Start of MATERIAL FOR THIS TASK
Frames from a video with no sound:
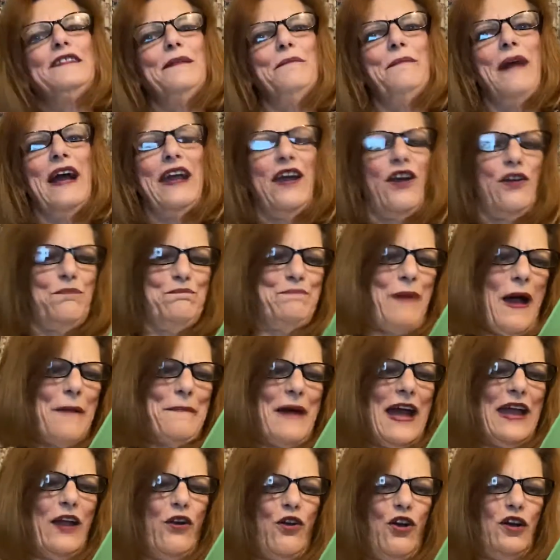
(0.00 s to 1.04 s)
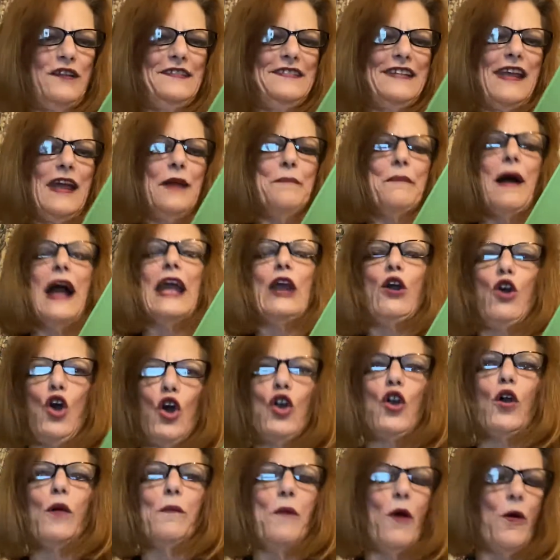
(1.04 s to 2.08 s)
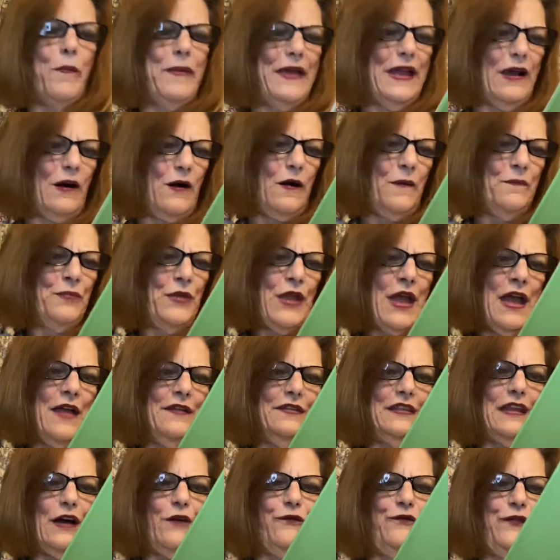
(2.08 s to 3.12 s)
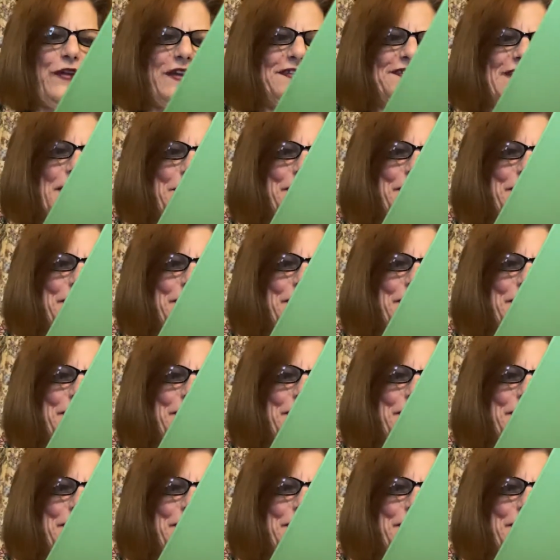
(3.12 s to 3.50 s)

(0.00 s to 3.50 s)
my, by my cooks in my cooker mobile. They'll fix up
End of MATERIAL FOR THIS TASK
> WHAT TO PRODUCE:
What is needed is an exact repeat of every entry above, with the pictures left out.

> TASK SOLUTION:
Frames from a video with no sound:
(0.00 s to 1.04 s)
(1.04 s to 2.08 s)
(2.08 s to 3.12 s)
(3.12 s to 3.50 s)

(0.00 s to 3.50 s)
my, by my cooks in my cooker mobile. They'll fix up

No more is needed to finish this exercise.